The proposal came as the South Korean government aims to secure control of civilian access to the 250-kilometer-long, 4-km-wide stretch of the DMZ. Currently, the U.S.-led U.N. Command (UNC) administers the military buffer zone as the south-side enforcer of the armistice that ended the 1950-53 Korean War.

Amid the UNC’s outright objection to Seoul’s move, the defense ministry proposed a measure under which South Korea’s military oversees entry to parts of areas located south of the barbed-wire fence within the DMZ.

The South’s fence technically runs alongside the southern boundary of the DMZ, or the Southern Limit Line (SLL), located 2 km south of the Military Demarcation Line, the inter-Korean border.

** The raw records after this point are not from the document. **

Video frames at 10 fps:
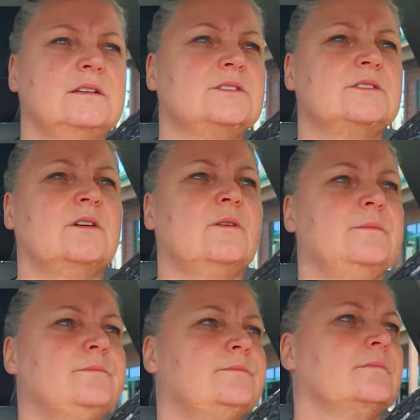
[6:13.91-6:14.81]
So
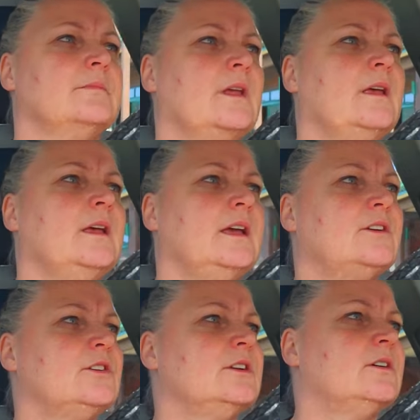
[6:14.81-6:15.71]
it
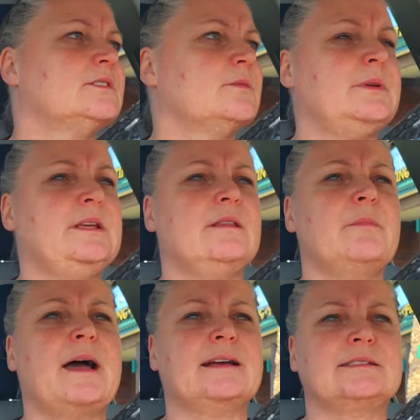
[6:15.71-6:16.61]
could also be the
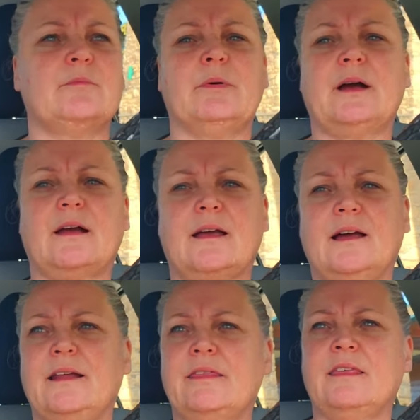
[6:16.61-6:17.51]
pass the buck
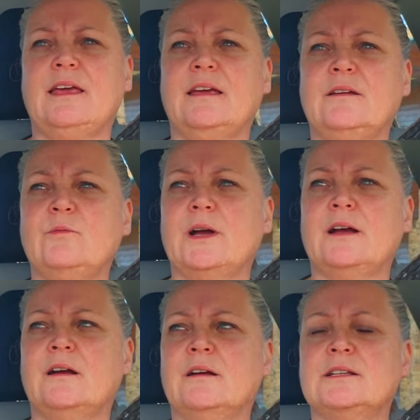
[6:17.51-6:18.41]
kind of thing
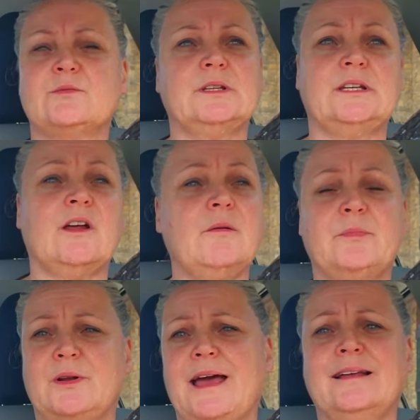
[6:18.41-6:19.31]
where it's really not
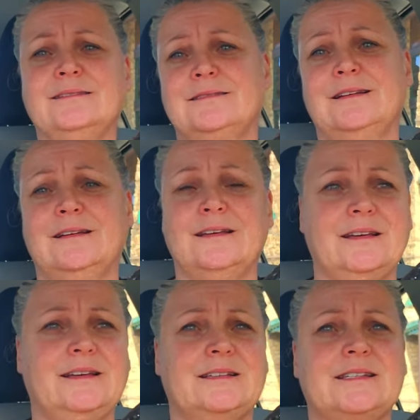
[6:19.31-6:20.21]
Bernat.
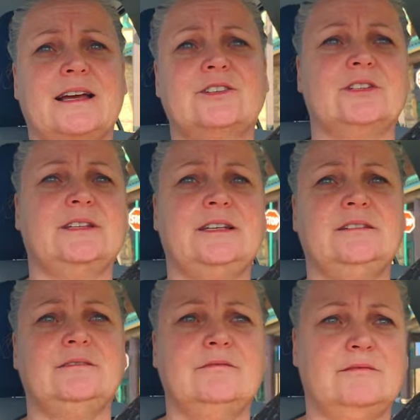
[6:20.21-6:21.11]
It's actually
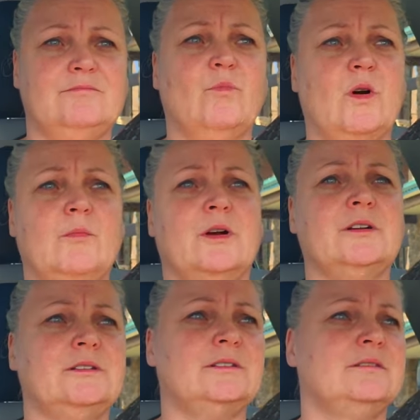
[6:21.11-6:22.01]

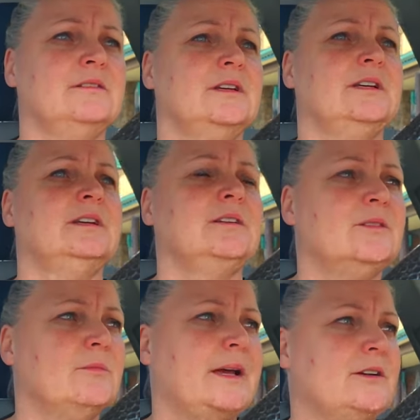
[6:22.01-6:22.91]
Walmart and
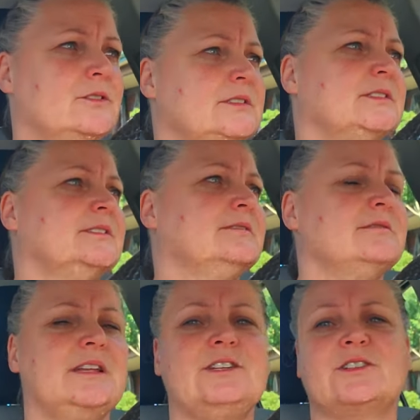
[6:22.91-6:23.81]
Michaels, and
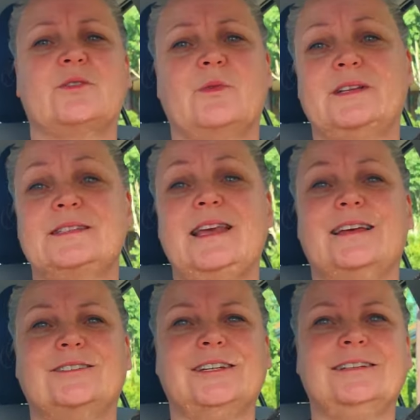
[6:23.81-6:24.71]
they just don't want to say it.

But parts of the fence were installed north of the SLL to overcome geographic limitations for surveillance operations. The size of the area is known to account for roughly 30 percent of the southern half of the DMZ.

In addition to making the request to the UNC, the ministry also seeks to include the issue as an agenda item in bilateral defense talks, such as the Korea-U.S. Integrated Defense Dialogue and the Security Consultative Meeting, the source said.

The issue of DMZ access control has come into the spotlight since Unification Minister Chung Dong-young voiced his support for pending bills seeking to grant the South Korean government control of nonmilitary access to the DMZ.

Chung has also vowed to restore three sectors of the DMZ Peace Trail, which are situated within the DMZ, as part of the Lee Jae Myung government’s push to restore inter-Korean trust.

The UNC has voiced strong opposition against the pending bills, saying they are “completely at odds” with the armistice agreement.

“If the legislation passes, a rational, logical, legal interpretation is that the ROK government has removed itself from the armistice and is no longer bound by it,” a UNC official told reporters last month, referring to South Korea by the acronym of its formal name, the Republic of Korea.

In a rare statement issued in December, the UNC also stressed that it has been the “successful administrator” of the DMZ since 1953 to ensure that “military and civilian movements within the DMZ and other activities uphold the terms and the spirit of the armistice in the interest of stability.”